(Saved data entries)
--- START ---

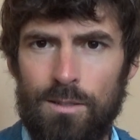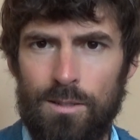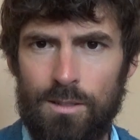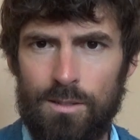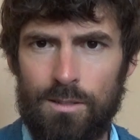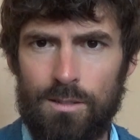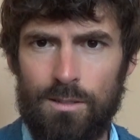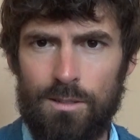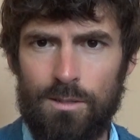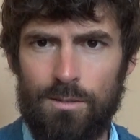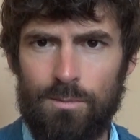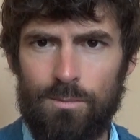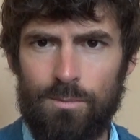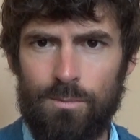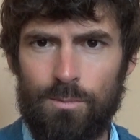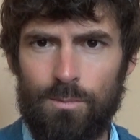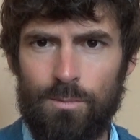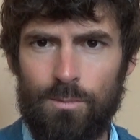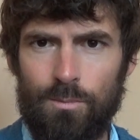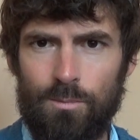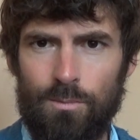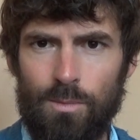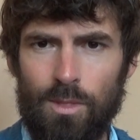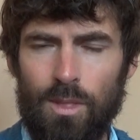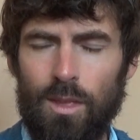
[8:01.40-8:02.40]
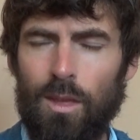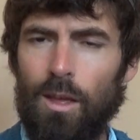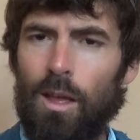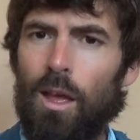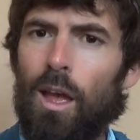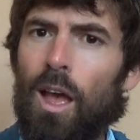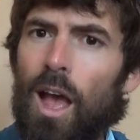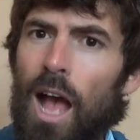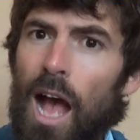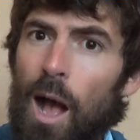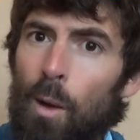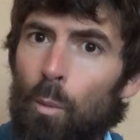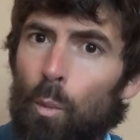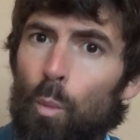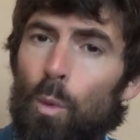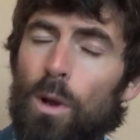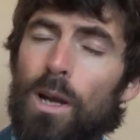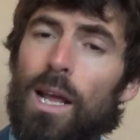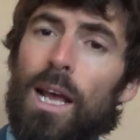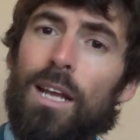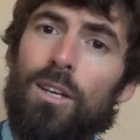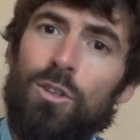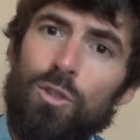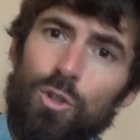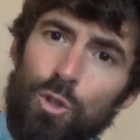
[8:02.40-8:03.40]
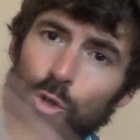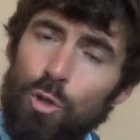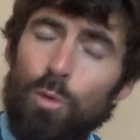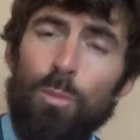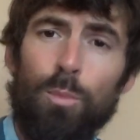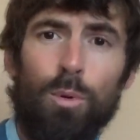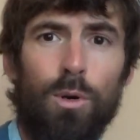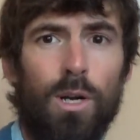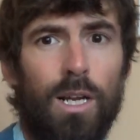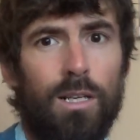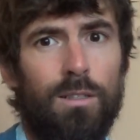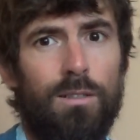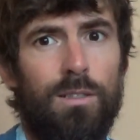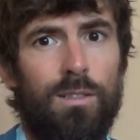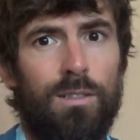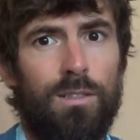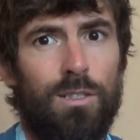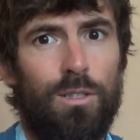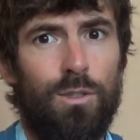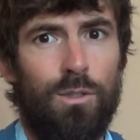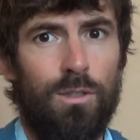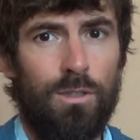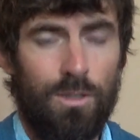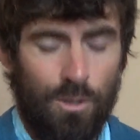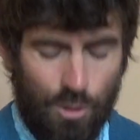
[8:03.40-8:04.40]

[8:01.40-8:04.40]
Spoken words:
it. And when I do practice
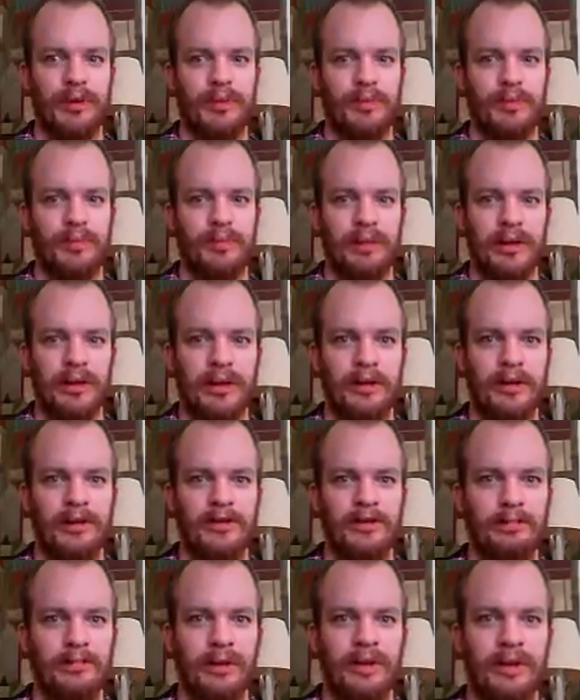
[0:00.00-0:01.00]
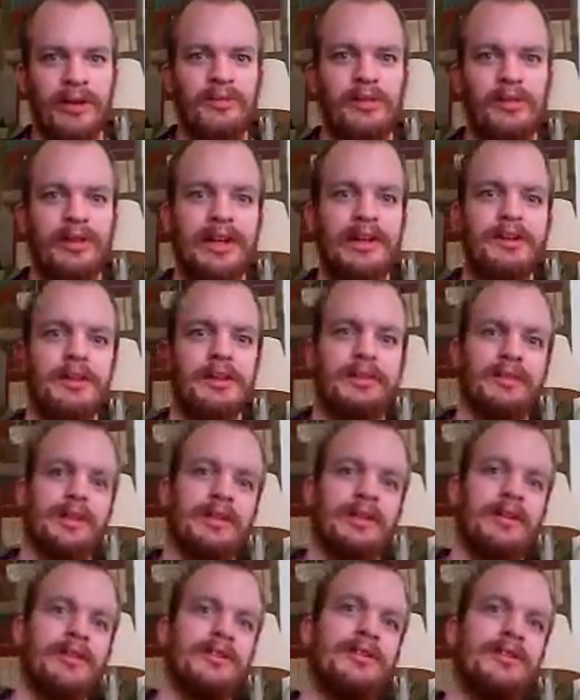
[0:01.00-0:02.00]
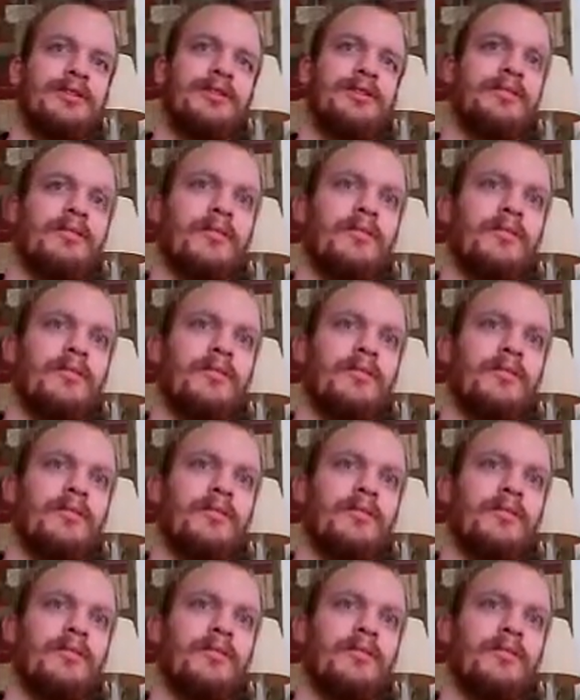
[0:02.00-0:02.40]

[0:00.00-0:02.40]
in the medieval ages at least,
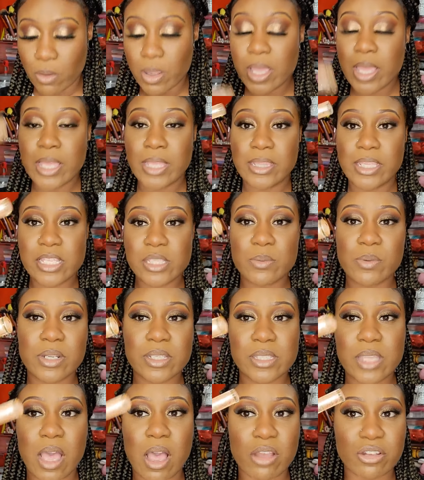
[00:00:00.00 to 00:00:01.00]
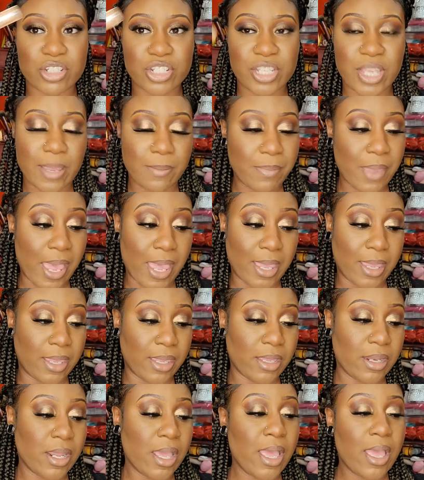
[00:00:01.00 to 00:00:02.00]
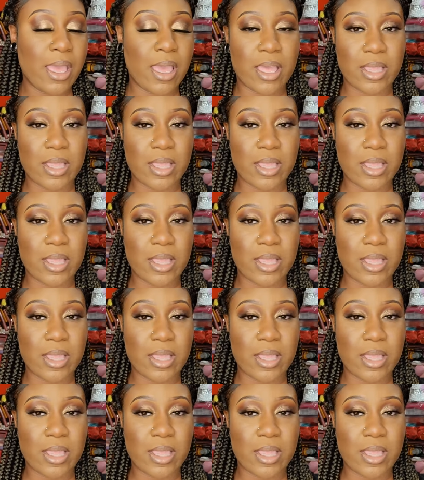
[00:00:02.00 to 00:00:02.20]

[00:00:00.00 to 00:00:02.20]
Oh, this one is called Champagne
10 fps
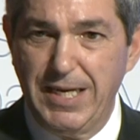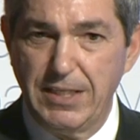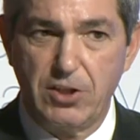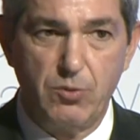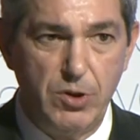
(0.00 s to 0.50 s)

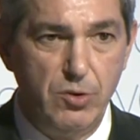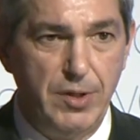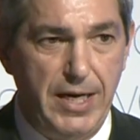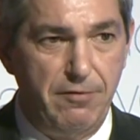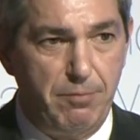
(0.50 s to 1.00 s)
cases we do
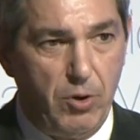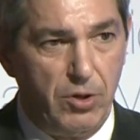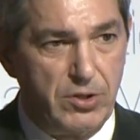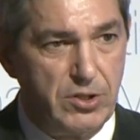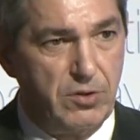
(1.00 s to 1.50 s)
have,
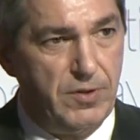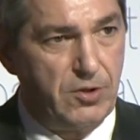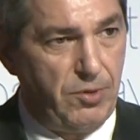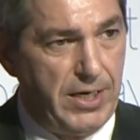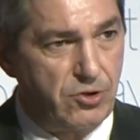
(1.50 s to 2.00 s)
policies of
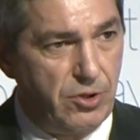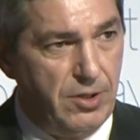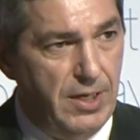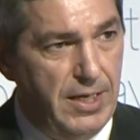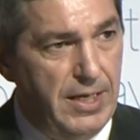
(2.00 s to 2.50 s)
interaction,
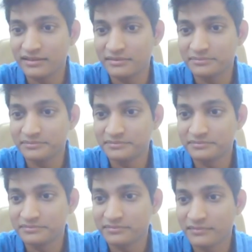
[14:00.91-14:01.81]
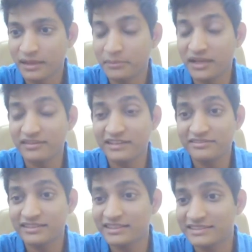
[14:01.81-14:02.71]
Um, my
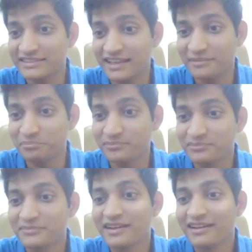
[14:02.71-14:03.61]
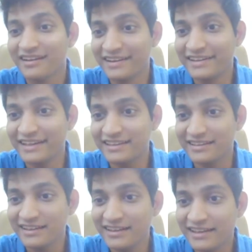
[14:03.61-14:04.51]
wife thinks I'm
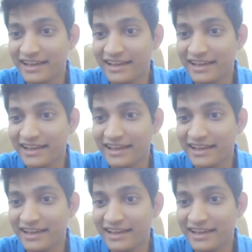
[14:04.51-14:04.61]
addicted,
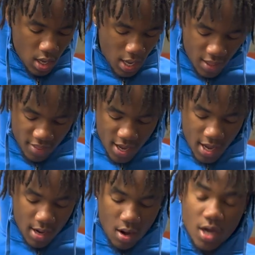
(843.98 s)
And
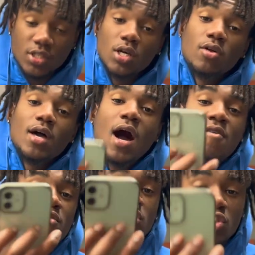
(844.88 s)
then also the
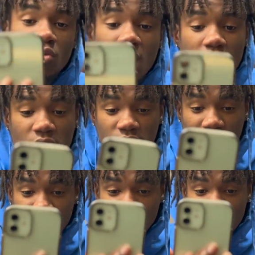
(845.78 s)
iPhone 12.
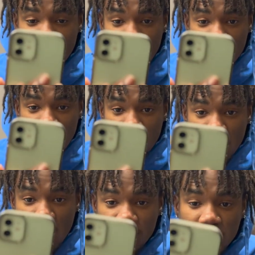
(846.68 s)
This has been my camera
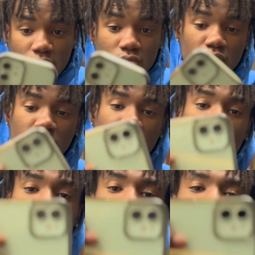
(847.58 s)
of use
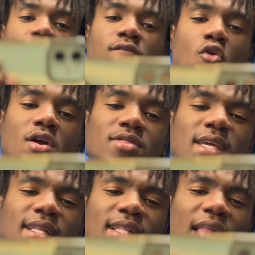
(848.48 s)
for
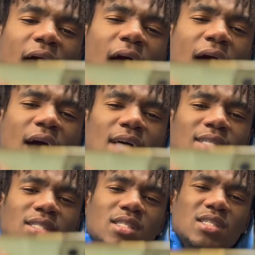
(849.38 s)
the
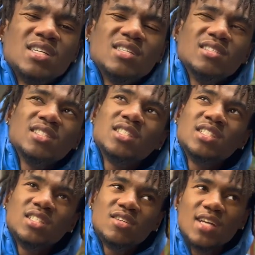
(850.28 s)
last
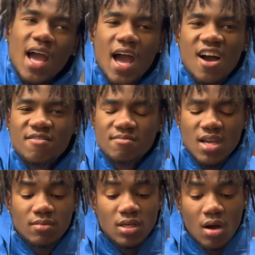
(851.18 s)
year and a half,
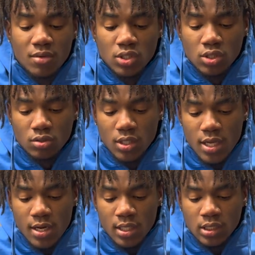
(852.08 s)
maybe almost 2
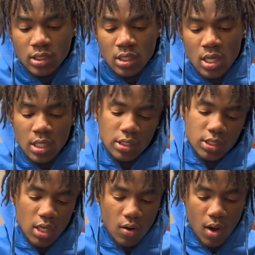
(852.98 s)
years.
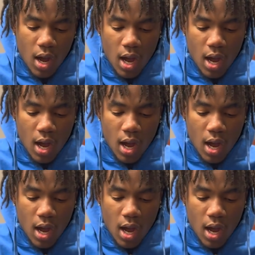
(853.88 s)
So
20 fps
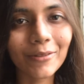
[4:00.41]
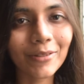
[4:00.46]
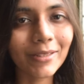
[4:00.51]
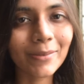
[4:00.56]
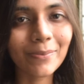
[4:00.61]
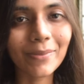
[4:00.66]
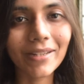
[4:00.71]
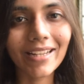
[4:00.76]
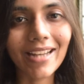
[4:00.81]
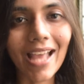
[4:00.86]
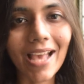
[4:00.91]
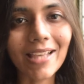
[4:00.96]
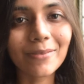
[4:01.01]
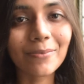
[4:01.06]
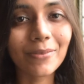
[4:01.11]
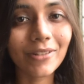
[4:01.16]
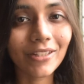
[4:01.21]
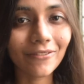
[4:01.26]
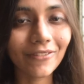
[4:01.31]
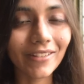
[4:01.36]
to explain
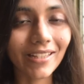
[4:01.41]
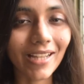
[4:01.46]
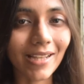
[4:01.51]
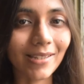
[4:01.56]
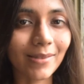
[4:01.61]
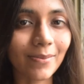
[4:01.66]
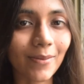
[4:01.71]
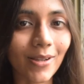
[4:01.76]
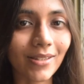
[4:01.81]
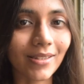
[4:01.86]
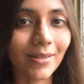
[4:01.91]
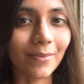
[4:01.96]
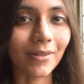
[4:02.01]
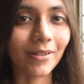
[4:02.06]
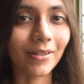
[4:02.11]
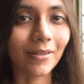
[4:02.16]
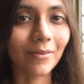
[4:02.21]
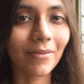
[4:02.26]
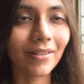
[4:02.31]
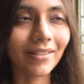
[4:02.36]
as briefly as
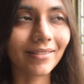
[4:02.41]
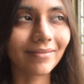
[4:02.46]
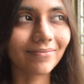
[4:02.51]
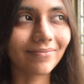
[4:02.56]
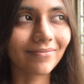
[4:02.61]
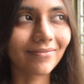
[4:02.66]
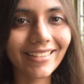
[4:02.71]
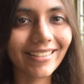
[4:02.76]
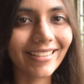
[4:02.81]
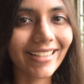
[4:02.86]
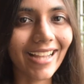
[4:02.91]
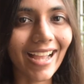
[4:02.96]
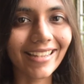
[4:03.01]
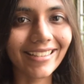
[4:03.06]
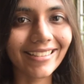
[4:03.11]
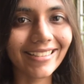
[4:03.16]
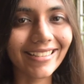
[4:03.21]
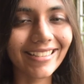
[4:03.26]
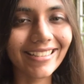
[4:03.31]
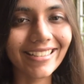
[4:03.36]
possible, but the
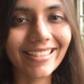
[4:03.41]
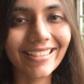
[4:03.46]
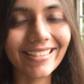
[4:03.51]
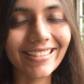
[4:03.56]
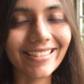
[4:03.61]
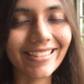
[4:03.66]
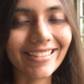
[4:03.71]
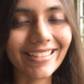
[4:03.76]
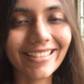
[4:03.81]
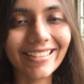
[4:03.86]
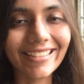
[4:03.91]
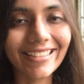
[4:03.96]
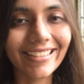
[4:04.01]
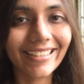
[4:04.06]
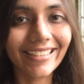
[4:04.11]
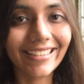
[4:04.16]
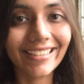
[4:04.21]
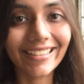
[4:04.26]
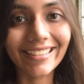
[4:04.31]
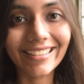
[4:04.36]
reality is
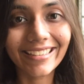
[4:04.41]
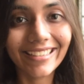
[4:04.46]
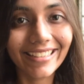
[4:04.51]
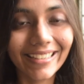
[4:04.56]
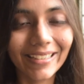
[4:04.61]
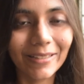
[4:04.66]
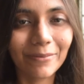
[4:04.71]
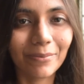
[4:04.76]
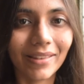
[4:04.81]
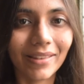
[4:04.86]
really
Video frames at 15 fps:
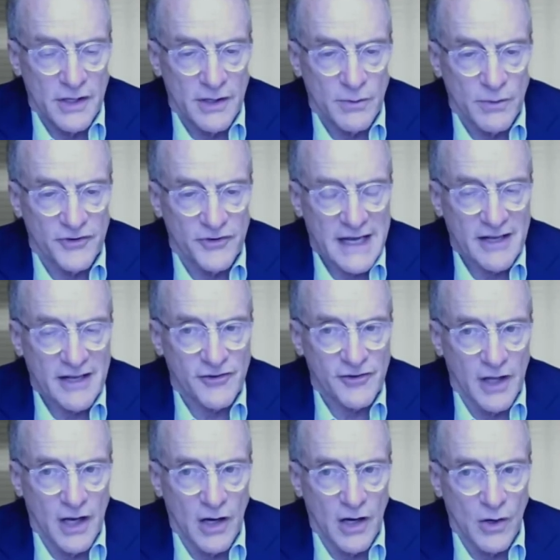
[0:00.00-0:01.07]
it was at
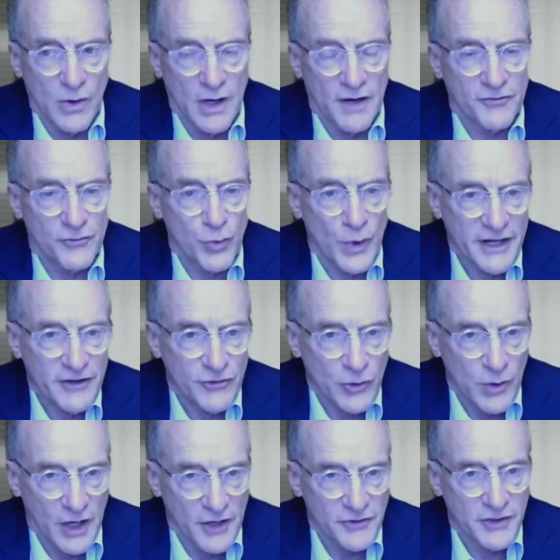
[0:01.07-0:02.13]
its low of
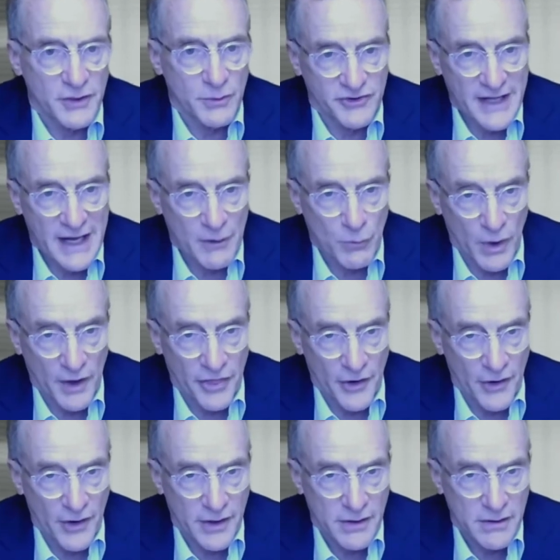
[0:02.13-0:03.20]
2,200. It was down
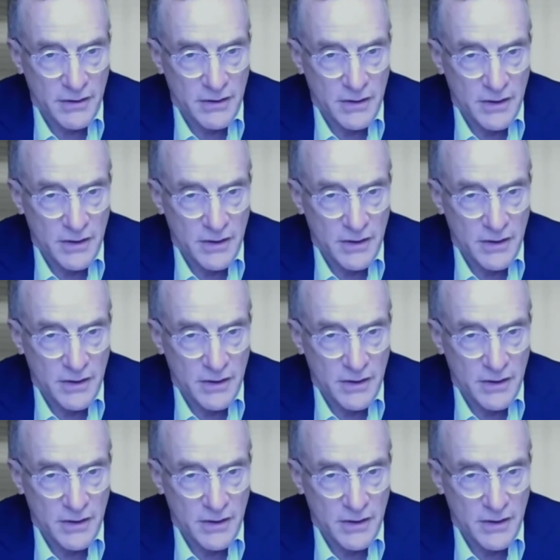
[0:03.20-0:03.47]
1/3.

--- END ---

| YOUR GOAL |
Each entry gets copied exactly; the pictures stay out.

| EXPECTED ANSWER |
[8:01.40-8:02.40]
[8:02.40-8:03.40]
[8:03.40-8:04.40]

[8:01.40-8:04.40]
Spoken words:
it. And when I do practice
[0:00.00-0:01.00]
[0:01.00-0:02.00]
[0:02.00-0:02.40]

[0:00.00-0:02.40]
in the medieval ages at least,
[00:00:00.00 to 00:00:01.00]
[00:00:01.00 to 00:00:02.00]
[00:00:02.00 to 00:00:02.20]

[00:00:00.00 to 00:00:02.20]
Oh, this one is called Champagne
10 fps
(0.00 s to 0.50 s)

(0.50 s to 1.00 s)
cases we do
(1.00 s to 1.50 s)
have,
(1.50 s to 2.00 s)
policies of
(2.00 s to 2.50 s)
interaction,
[14:00.91-14:01.81]
[14:01.81-14:02.71]
Um, my
[14:02.71-14:03.61]
[14:03.61-14:04.51]
wife thinks I'm
[14:04.51-14:04.61]
addicted,
(843.98 s)
And
(844.88 s)
then also the
(845.78 s)
iPhone 12.
(846.68 s)
This has been my camera
(847.58 s)
of use
(848.48 s)
for
(849.38 s)
the
(850.28 s)
last
(851.18 s)
year and a half,
(852.08 s)
maybe almost 2
(852.98 s)
years.
(853.88 s)
So
20 fps
[4:00.41]
[4:00.46]
[4:00.51]
[4:00.56]
[4:00.61]
[4:00.66]
[4:00.71]
[4:00.76]
[4:00.81]
[4:00.86]
[4:00.91]
[4:00.96]
[4:01.01]
[4:01.06]
[4:01.11]
[4:01.16]
[4:01.21]
[4:01.26]
[4:01.31]
[4:01.36]
to explain
[4:01.41]
[4:01.46]
[4:01.51]
[4:01.56]
[4:01.61]
[4:01.66]
[4:01.71]
[4:01.76]
[4:01.81]
[4:01.86]
[4:01.91]
[4:01.96]
[4:02.01]
[4:02.06]
[4:02.11]
[4:02.16]
[4:02.21]
[4:02.26]
[4:02.31]
[4:02.36]
as briefly as
[4:02.41]
[4:02.46]
[4:02.51]
[4:02.56]
[4:02.61]
[4:02.66]
[4:02.71]
[4:02.76]
[4:02.81]
[4:02.86]
[4:02.91]
[4:02.96]
[4:03.01]
[4:03.06]
[4:03.11]
[4:03.16]
[4:03.21]
[4:03.26]
[4:03.31]
[4:03.36]
possible, but the
[4:03.41]
[4:03.46]
[4:03.51]
[4:03.56]
[4:03.61]
[4:03.66]
[4:03.71]
[4:03.76]
[4:03.81]
[4:03.86]
[4:03.91]
[4:03.96]
[4:04.01]
[4:04.06]
[4:04.11]
[4:04.16]
[4:04.21]
[4:04.26]
[4:04.31]
[4:04.36]
reality is
[4:04.41]
[4:04.46]
[4:04.51]
[4:04.56]
[4:04.61]
[4:04.66]
[4:04.71]
[4:04.76]
[4:04.81]
[4:04.86]
really
Video frames at 15 fps:
[0:00.00-0:01.07]
it was at
[0:01.07-0:02.13]
its low of
[0:02.13-0:03.20]
2,200. It was down
[0:03.20-0:03.47]
1/3.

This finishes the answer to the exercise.